«Он и есть сумасшедший! – промелькнуло в голове у Тони. – И у него ножовка…»
– Что, испугалась, стерва?! – Старик сделал шаг ей навстречу, и Тоня едва удержалась от того, чтобы не попятиться. – А вот что ты потом скажешь? Как огоньком-то баловаться, так горазды, это легко, а вот попробуй вживую, по-настоящему… А он трепыхается, как птичка, и дергается, и слюнка-то у него, убогого, течет! Вот как! Ясно тебе, дрянь? – И он сделал еще один шаг.
Тоня не могла отвести взгляда от глаз старика, в глубине которых плескалось безумие. Как загипнотизированная, она смотрела в его выцветшие, слезящиеся голубые глаза, а искаженное гримасой ненависти и неясной угрозы морщинистое лицо приближалось. Неожиданно старик остановился и потянул носом воздух.
– Привела кого, сучка? – почти ласково осведомился он.
Сзади послышались шаги, Тоня резко обернулась и увидела выходящего из-за дома Женьку с пакетом в руках.
– Тоня, вы здесь, что ли…. – начал он и осекся.
Непонимающе переводя взгляд с нее на Графку, он увидел наконец ножовку в руке старика, подпиленный замок, быстро подошел к алкашу и вырвал пилу из его руки.
– Значит, вот как ты Степаниде за добро платишь? – хмуро спросил он. – Еще что прихватил или только это?
Графка молчал, отведя взгляд в сторону. С появлением Женьки он словно стал меньше, осунулся, и сейчас было видно, что это просто старый, больной, пьющий и совершенно опустившийся человек, который, наверное, хотел переночевать под крыльцом, потому что больше идти ему некуда. Сгорбившись, он стоял перед Женькой, а тот только качал головой.
– Эх, Евграф Владиленович, – укоризненно сказал охотник. – Что ж ты делаешь, а? Давно в милицию не попадал? И ты чего раскричался? Я тебя аж с соседского участка услышал!
– Объяснял дамочке, как ей весело скоро будет, – усмехнулся старик, и на мгновение в его лице промелькнул отсвет той злобы, которая так потрясла Тоню. Тонкие губы растянулись в усмешке, и раздалось противное тонкое хихиканье.
– И почему же ей будет весело? – В голосе Женьки звучала угроза, и хихиканье оборвалось.
Графка молча смотрел на охотника, а тот, приняв какое-то решение, приказал:
– Собирайся. Давай, не стой пнем, бери свои шмотки и иди к Степаниде. На, ножовку отдашь и извинишься, она человек добрый – простит. Заодно поесть даст.

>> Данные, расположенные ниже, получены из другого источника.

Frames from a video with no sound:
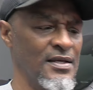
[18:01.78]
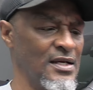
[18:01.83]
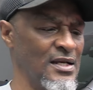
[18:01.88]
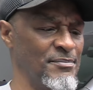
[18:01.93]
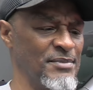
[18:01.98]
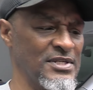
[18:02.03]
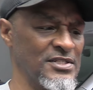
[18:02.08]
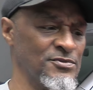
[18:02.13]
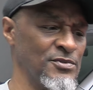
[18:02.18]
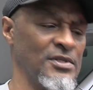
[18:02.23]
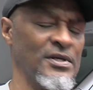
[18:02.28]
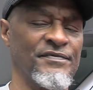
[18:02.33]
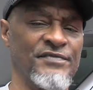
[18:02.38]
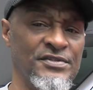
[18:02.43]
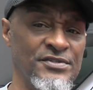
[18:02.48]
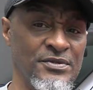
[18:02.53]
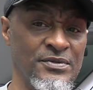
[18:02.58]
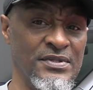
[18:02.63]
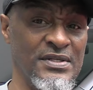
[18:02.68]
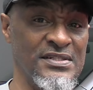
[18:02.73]
uh, because we don't have
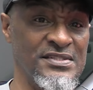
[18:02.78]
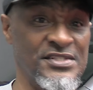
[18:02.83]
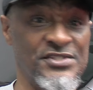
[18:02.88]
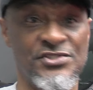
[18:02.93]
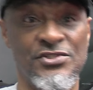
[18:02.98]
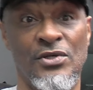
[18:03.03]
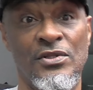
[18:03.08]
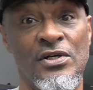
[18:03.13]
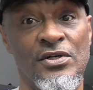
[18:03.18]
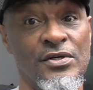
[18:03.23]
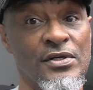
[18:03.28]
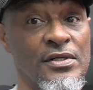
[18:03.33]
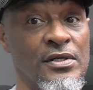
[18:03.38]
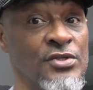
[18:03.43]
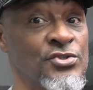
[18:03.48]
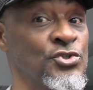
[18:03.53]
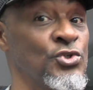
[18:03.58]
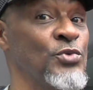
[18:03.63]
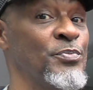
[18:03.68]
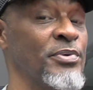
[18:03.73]
to do this. It's no longer
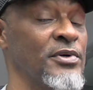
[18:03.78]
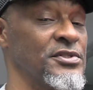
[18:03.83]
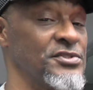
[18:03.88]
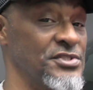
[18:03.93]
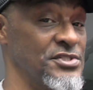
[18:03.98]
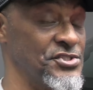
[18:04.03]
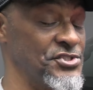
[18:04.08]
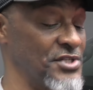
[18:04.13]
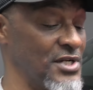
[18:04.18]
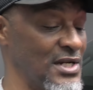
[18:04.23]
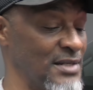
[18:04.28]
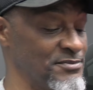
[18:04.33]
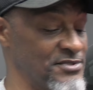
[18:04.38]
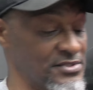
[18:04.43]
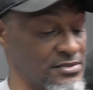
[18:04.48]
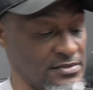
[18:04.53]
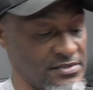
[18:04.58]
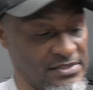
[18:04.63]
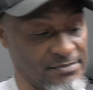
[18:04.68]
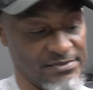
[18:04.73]
a two person job.
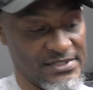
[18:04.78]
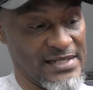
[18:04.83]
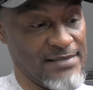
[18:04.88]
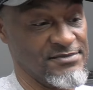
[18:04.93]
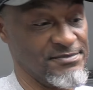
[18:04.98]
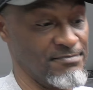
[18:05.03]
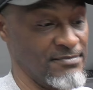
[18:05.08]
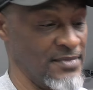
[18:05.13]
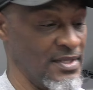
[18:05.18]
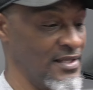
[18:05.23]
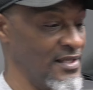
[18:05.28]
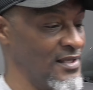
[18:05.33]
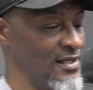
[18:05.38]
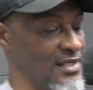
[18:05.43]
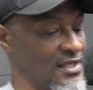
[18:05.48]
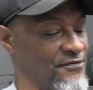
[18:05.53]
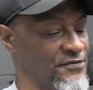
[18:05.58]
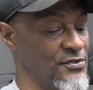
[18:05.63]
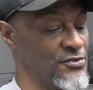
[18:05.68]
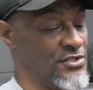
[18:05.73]
Sometimes
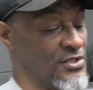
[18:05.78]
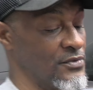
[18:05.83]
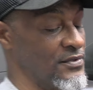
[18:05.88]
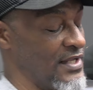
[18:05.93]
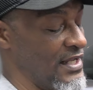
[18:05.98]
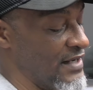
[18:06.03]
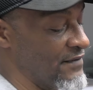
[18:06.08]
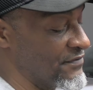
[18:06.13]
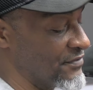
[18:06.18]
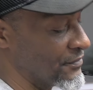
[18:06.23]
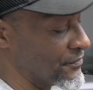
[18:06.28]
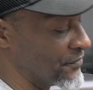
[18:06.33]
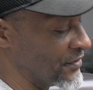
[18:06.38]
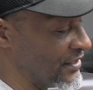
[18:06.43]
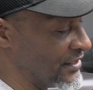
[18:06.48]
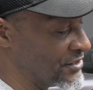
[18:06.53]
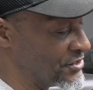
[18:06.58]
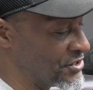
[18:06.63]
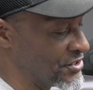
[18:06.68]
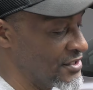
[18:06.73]
if you don't have the
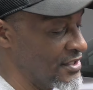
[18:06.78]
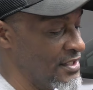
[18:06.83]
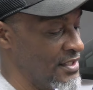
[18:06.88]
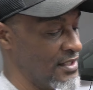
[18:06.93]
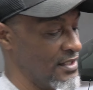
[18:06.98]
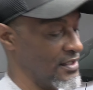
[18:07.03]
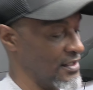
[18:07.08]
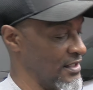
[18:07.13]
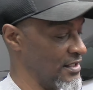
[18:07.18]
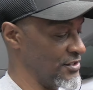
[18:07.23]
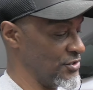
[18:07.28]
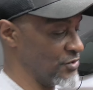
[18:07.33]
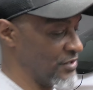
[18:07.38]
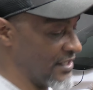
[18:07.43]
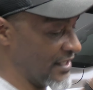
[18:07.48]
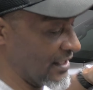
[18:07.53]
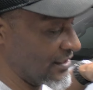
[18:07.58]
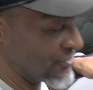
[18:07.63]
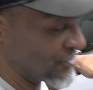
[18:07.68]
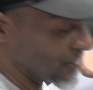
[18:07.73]
reach and you
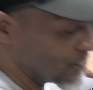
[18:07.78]
can't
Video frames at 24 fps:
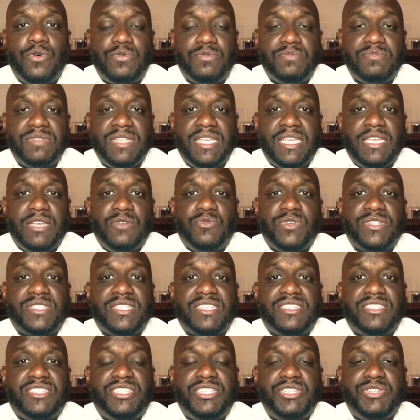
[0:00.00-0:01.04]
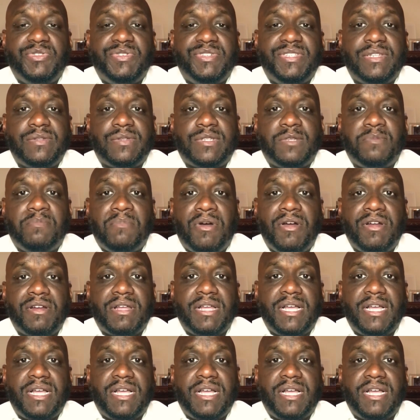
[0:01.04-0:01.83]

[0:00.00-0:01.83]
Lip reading: It was a series of smart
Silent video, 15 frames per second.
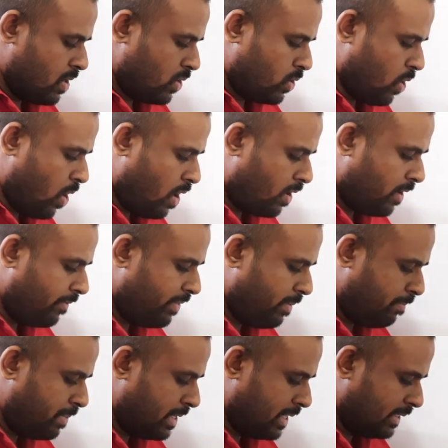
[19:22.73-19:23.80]
Total of the
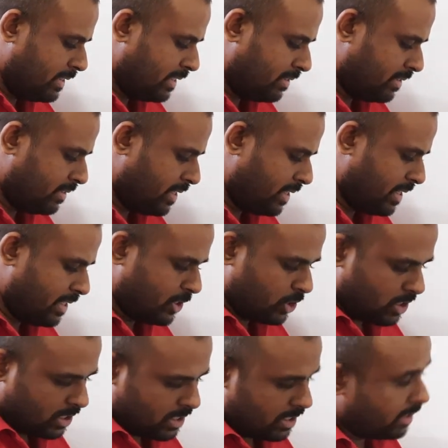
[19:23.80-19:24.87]
purchases return
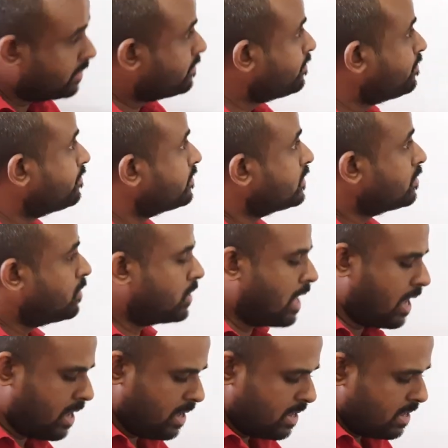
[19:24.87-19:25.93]
journal.
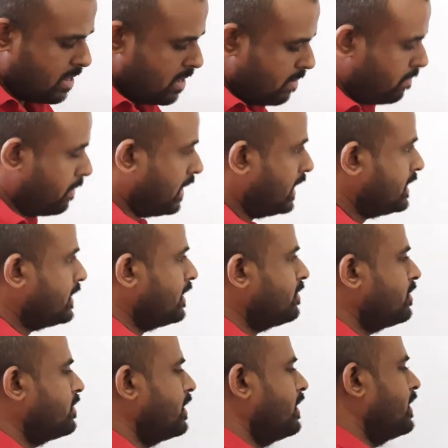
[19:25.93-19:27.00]
Putha,
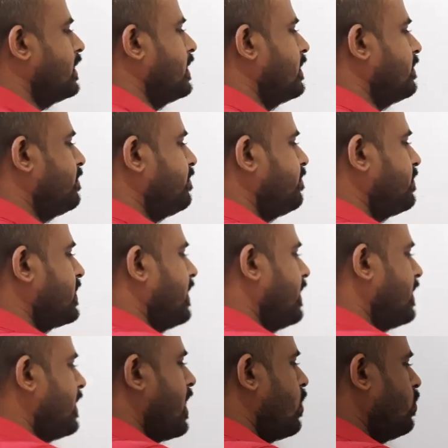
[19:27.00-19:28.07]
purchases
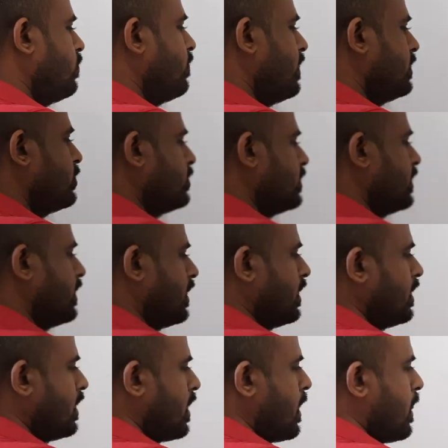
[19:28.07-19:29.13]
return outwards journal.
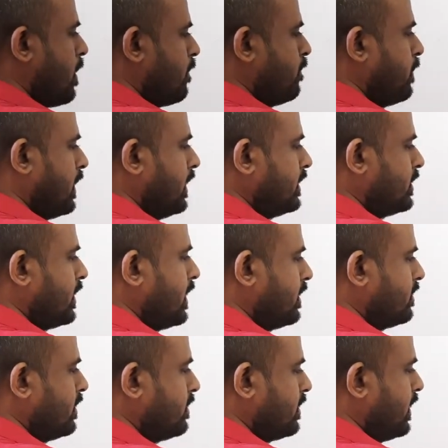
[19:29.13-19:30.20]

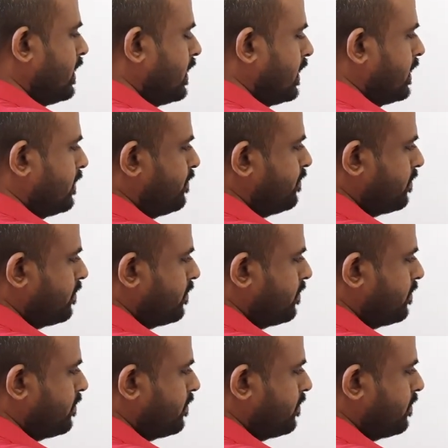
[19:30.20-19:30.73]
Purchases return.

Старик, покашливая, повернулся, поднял куртку и побрел к калитке.
– Евграф Владиленович, я тебе кое-что сказать забыл!
Охотник почти не повысил голоса, но Графка встал как вкопанный и через секунду обернулся с выражением подобострастия на лице.
– Еще раз тебя увижу здесь, пеняй на себя. А обидишь хозяюшку, – Женька кивнул на Тоню, – на порог к Степаниде не пущу. Понял?
– Понял, понял, – быстро закивал Графка. – Ты, дамочка, извиняй, что напугал тебя, – обратился он к Тоне, – больше не буду.
И, кряхтя, исчез за калиткой.
– Ой, Женя, как вы вовремя появились! – облегченно вздохнула Тоня, когда старик исчез. – Спасибо вам большое! Он меня напугал.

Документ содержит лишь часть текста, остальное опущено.